START Available records

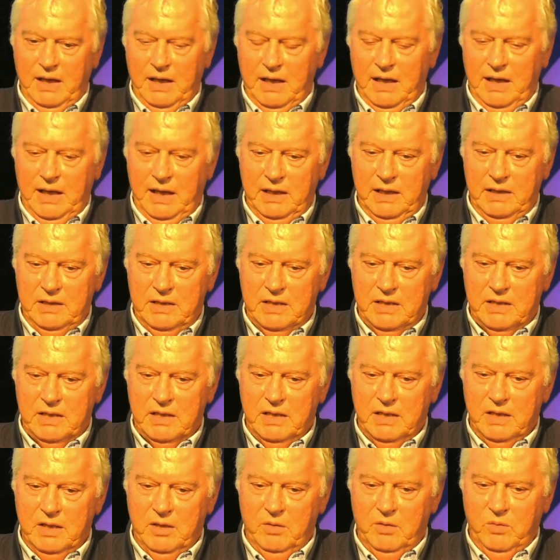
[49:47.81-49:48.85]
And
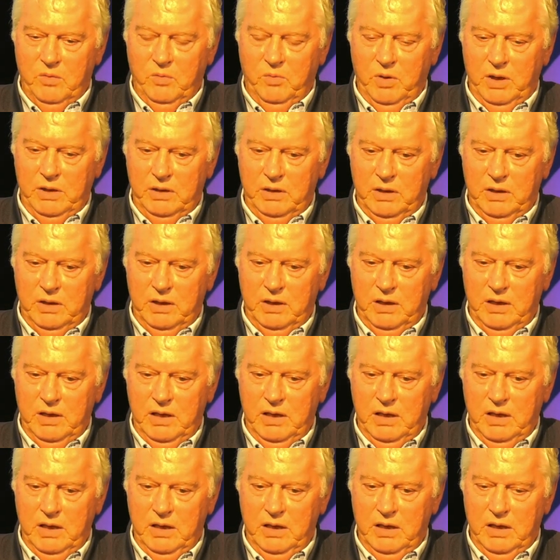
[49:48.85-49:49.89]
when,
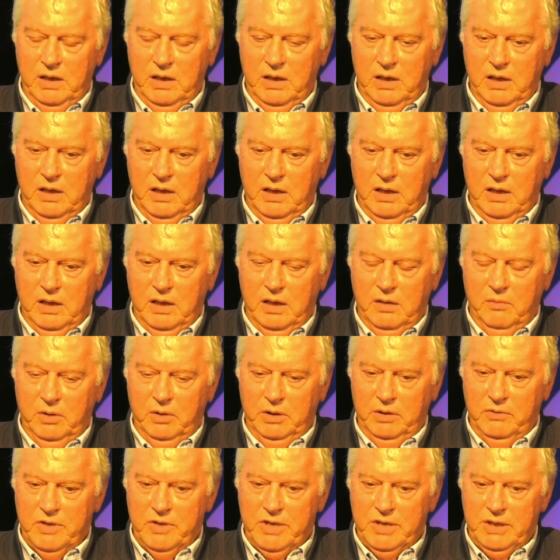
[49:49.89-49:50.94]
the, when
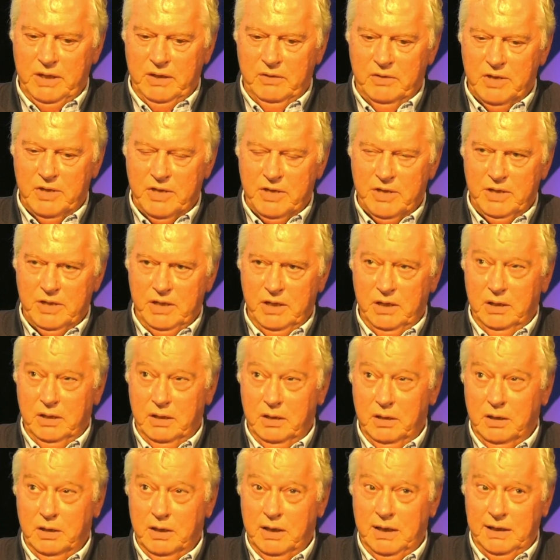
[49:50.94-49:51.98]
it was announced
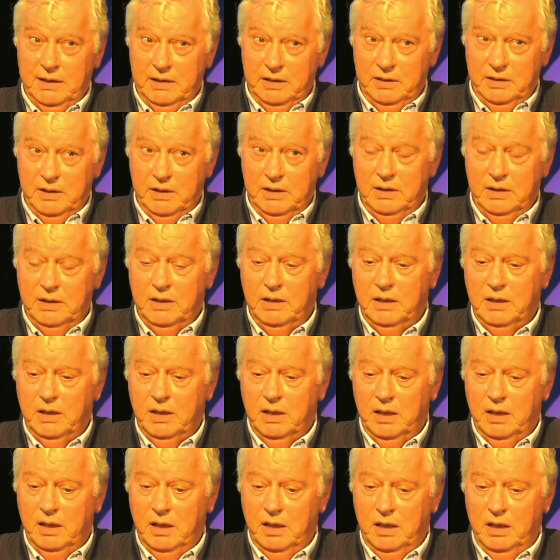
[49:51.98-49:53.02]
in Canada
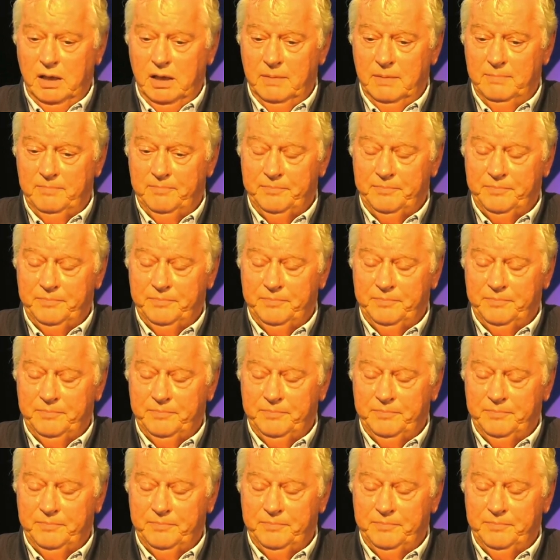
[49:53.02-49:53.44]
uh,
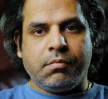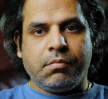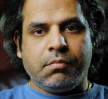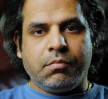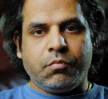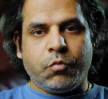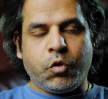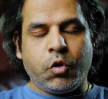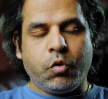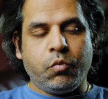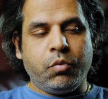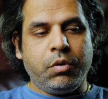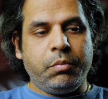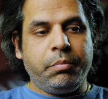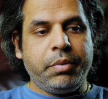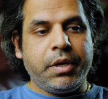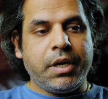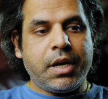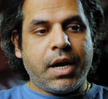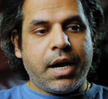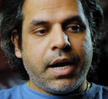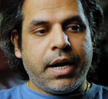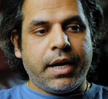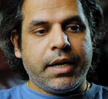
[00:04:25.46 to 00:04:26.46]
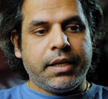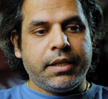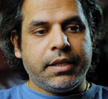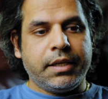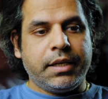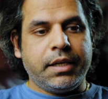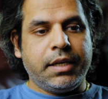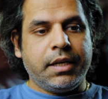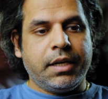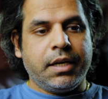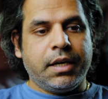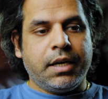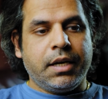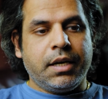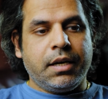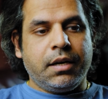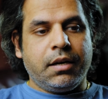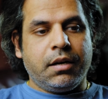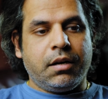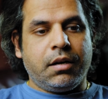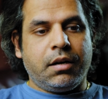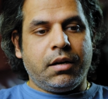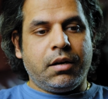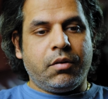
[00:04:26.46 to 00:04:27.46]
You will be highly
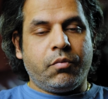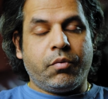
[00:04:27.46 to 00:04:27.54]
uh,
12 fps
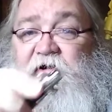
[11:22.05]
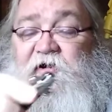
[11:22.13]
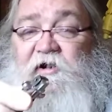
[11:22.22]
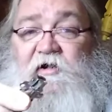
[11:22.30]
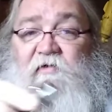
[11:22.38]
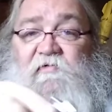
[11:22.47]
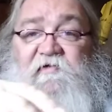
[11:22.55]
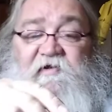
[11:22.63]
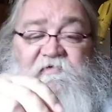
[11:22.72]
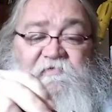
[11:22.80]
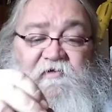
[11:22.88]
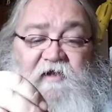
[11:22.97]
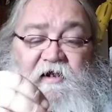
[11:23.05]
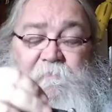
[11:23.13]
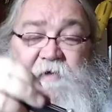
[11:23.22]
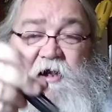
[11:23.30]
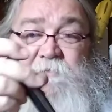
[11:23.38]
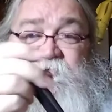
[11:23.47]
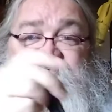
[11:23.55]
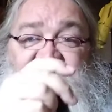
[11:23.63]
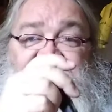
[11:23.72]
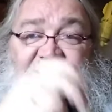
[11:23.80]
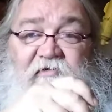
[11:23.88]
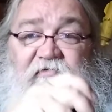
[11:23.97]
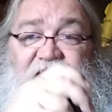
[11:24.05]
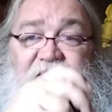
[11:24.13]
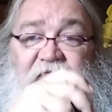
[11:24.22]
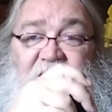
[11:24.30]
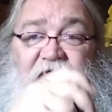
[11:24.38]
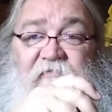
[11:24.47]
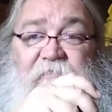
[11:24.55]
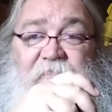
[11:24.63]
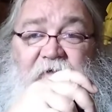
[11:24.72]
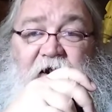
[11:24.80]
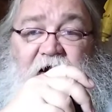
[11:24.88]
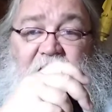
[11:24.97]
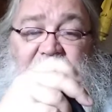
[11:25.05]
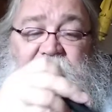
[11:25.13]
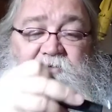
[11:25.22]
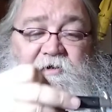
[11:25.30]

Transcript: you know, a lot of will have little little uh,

END Available records

The data must be printed exactly, image-free.

[49:47.81-49:48.85]
And
[49:48.85-49:49.89]
when,
[49:49.89-49:50.94]
the, when
[49:50.94-49:51.98]
it was announced
[49:51.98-49:53.02]
in Canada
[49:53.02-49:53.44]
uh,
[00:04:25.46 to 00:04:26.46]
[00:04:26.46 to 00:04:27.46]
You will be highly
[00:04:27.46 to 00:04:27.54]
uh,
12 fps
[11:22.05]
[11:22.13]
[11:22.22]
[11:22.30]
[11:22.38]
[11:22.47]
[11:22.55]
[11:22.63]
[11:22.72]
[11:22.80]
[11:22.88]
[11:22.97]
[11:23.05]
[11:23.13]
[11:23.22]
[11:23.30]
[11:23.38]
[11:23.47]
[11:23.55]
[11:23.63]
[11:23.72]
[11:23.80]
[11:23.88]
[11:23.97]
[11:24.05]
[11:24.13]
[11:24.22]
[11:24.30]
[11:24.38]
[11:24.47]
[11:24.55]
[11:24.63]
[11:24.72]
[11:24.80]
[11:24.88]
[11:24.97]
[11:25.05]
[11:25.13]
[11:25.22]
[11:25.30]

Transcript: you know, a lot of will have little little uh,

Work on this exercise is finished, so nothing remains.